Recycling and recharge at Hasandağ stratovolcano, Central Anatolia: insights from plagioclase textures and zoning patterns

We explore crystal growth and magma recharge during the formation of intermediate lavas using bulk rock compositions and zoning patterns and textural variation in plagioclase feldspars from Hasandağ volcano in south-central Turkey. Hasandağ intermediate lavas formed primarily through fractionation of the observed mineral phases, and also show abundant evidence for magma mixing and thermochemical disequilibrium. Sparse basaltic andesites originated through mixing of observed mafic and felsic lavas rather than fractionation. Plagioclase phenocrysts from all lava types have uniform core (An_~39) and variable rim (An_39–64) compositions, suggesting plagioclase feldspars from a common magma reservoir are present in all erupted lavas. An-rich crystal rims are regularly enriched in Mg, Fe and Ti, indicating mafic recharge and magma mixing.

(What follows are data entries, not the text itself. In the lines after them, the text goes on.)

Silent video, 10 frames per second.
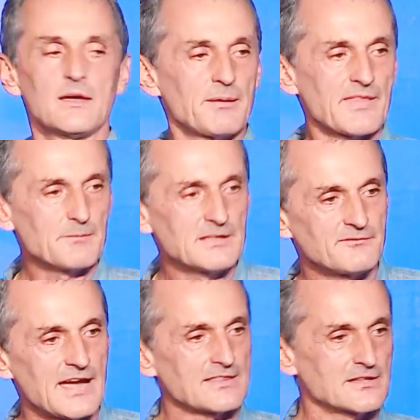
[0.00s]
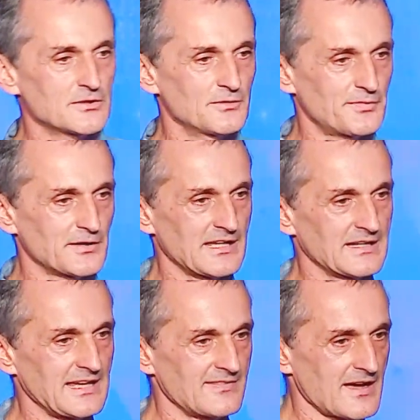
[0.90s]
But I'm inviting you, if you can
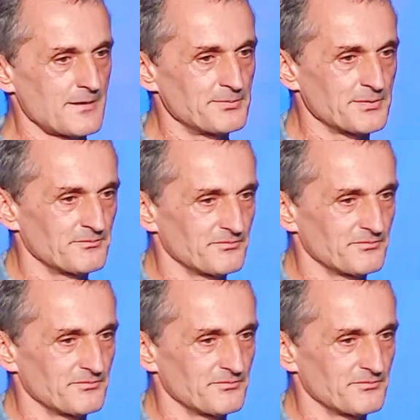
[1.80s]
get up,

Mixing timescales determined by diffusion modeling of Mg profiles across core-rim boundaries suggest recharge to eruption occurs on the order of up to ~ 45 days. Thermobarometric calculations constrain shallow crustal storage of dacite to 1.5–2 kbar (~ 5 km) and 800–890 °C, with deeper reservoirs for more mafic magmas (up to 35–40 km for basalts). Abundant disequilibrium textures (sieve-textured zones, oscillatory zoning, resorbed and patchy-zoned cores) indicate mobilization of a homogeneous crystal-rich dacitic reservoir by injection of mafic magma. We suggest that incomplete and dynamic physical mixing at shallow crustal levels results in distinct crystal morphologies, some of which record punctuated ascent and storage, while others are erupted rapidly after the influx of new magma.